Siddique Juned, Daniels Michael J, Carroll Raymond J, Raghunathan Trivellore E, Stuart Elizabeth A, Freedman Laurence S
Department of Preventive Medicine, Northwestern University, Chicago, Illinois.
Department of Statistics, University of Florida, Gainesville, Florida.
Biometrics. 2019 Sep;75(3):927-937. doi: 10.1111/biom.13044. Epub 2019 Apr 6.
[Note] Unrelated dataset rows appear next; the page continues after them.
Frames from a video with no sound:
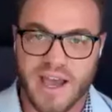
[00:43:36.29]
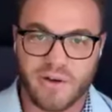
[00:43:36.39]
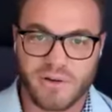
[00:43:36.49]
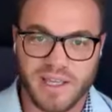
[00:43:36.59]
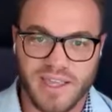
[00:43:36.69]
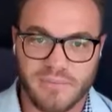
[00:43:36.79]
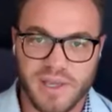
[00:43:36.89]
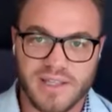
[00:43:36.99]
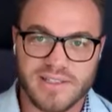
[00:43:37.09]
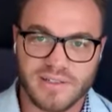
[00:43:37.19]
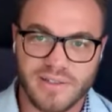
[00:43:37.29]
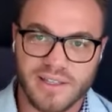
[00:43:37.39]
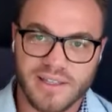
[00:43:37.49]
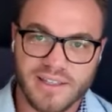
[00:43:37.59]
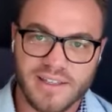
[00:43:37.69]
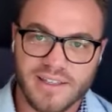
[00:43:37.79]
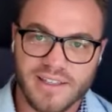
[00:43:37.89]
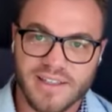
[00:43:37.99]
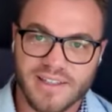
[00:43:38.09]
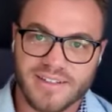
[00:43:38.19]
how are my campaigns doing?
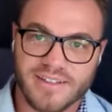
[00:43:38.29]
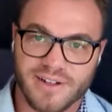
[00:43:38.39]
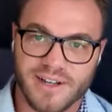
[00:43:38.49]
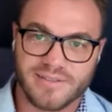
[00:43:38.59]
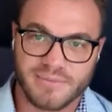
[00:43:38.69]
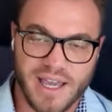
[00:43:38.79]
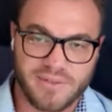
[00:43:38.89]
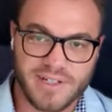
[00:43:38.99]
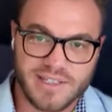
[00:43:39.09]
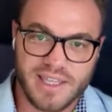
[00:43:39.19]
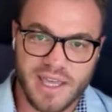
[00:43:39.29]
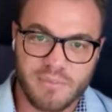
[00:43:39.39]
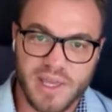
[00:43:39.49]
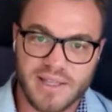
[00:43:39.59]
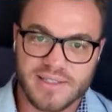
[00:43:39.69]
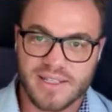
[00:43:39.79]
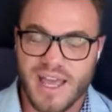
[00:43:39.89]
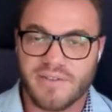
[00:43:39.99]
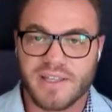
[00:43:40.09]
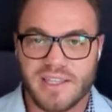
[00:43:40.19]
Right? My advertising campaigns, and
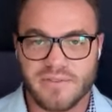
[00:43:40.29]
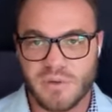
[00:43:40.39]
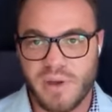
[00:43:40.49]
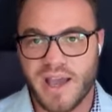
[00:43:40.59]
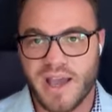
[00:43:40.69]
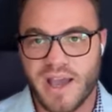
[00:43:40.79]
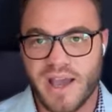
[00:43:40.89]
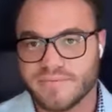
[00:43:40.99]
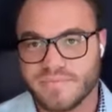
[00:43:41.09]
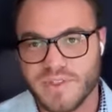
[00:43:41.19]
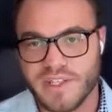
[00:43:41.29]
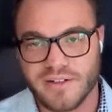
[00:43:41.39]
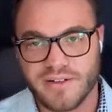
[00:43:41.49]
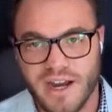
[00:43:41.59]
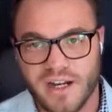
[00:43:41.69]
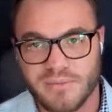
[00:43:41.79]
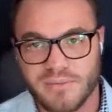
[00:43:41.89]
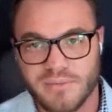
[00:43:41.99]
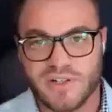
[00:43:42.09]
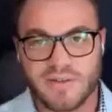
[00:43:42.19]
have it give you back, Iron
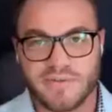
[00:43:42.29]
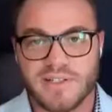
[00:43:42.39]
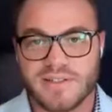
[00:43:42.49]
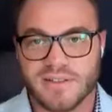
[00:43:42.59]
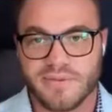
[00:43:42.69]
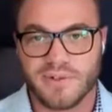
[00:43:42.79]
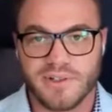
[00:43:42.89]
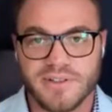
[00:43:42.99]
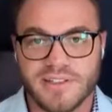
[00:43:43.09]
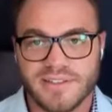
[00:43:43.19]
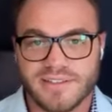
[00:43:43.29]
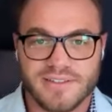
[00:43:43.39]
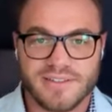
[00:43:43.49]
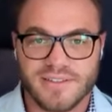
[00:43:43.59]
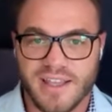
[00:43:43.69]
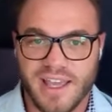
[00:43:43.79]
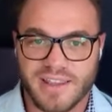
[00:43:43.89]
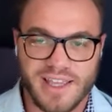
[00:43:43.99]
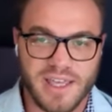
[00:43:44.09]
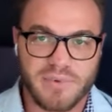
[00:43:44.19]
Man Jarvis level, hey,
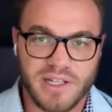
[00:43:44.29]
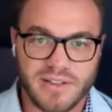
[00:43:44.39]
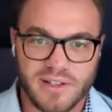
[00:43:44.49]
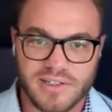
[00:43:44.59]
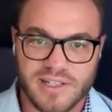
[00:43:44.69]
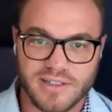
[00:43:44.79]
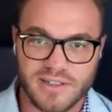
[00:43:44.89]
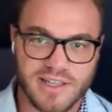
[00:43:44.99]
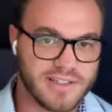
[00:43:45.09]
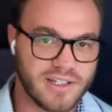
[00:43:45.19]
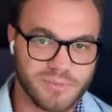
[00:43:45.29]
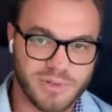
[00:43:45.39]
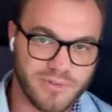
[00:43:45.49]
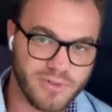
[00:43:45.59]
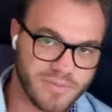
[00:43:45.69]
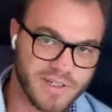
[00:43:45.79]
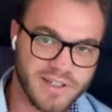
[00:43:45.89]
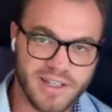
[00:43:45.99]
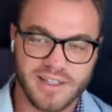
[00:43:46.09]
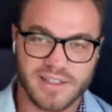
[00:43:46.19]
the campaign you launched yesterday is
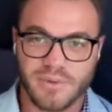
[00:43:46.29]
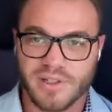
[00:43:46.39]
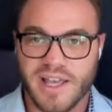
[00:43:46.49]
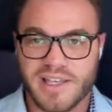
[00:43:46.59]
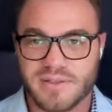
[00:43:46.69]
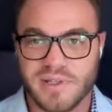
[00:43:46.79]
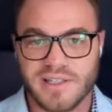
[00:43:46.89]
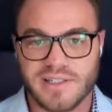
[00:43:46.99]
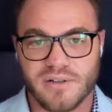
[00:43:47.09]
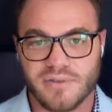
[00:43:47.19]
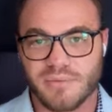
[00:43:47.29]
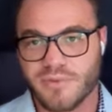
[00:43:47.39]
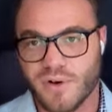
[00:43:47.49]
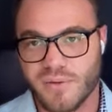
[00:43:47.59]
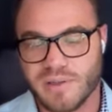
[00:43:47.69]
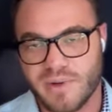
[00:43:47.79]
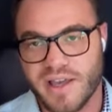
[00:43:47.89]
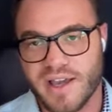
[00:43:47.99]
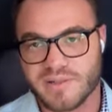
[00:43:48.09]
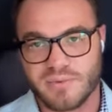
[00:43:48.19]
underperforming and the one last week is overperforming
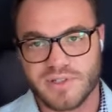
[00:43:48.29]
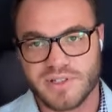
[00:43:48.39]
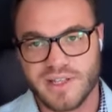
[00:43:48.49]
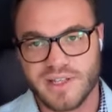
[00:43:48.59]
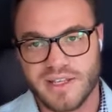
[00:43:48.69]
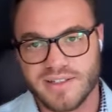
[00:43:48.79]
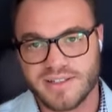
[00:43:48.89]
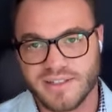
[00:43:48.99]
by X%, and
In lifestyle intervention trials, where the goal is to change a participant's weight or modify their eating behavior, self-reported diet is a longitudinal outcome variable that is subject to measurement error. We propose a statistical framework for correcting for measurement error in longitudinal self-reported dietary data by combining intervention data with auxiliary data from an external biomarker validation study where both self-reported and recovery biomarkers of dietary intake are available. In this setting, dietary intake measured without error in the intervention trial is missing data and multiple imputation is used to fill in the missing measurements. Since most validation studies are cross-sectional, they do not contain information on whether the nature of the measurement error changes over time or differs between treatment and control groups. We use sensitivity analyses to address the influence of these unverifiable assumptions involving the measurement error process and how they affect inferences regarding the effect of treatment. We apply our methods to self-reported sodium intake from the PREMIER study, a multi-component lifestyle intervention trial.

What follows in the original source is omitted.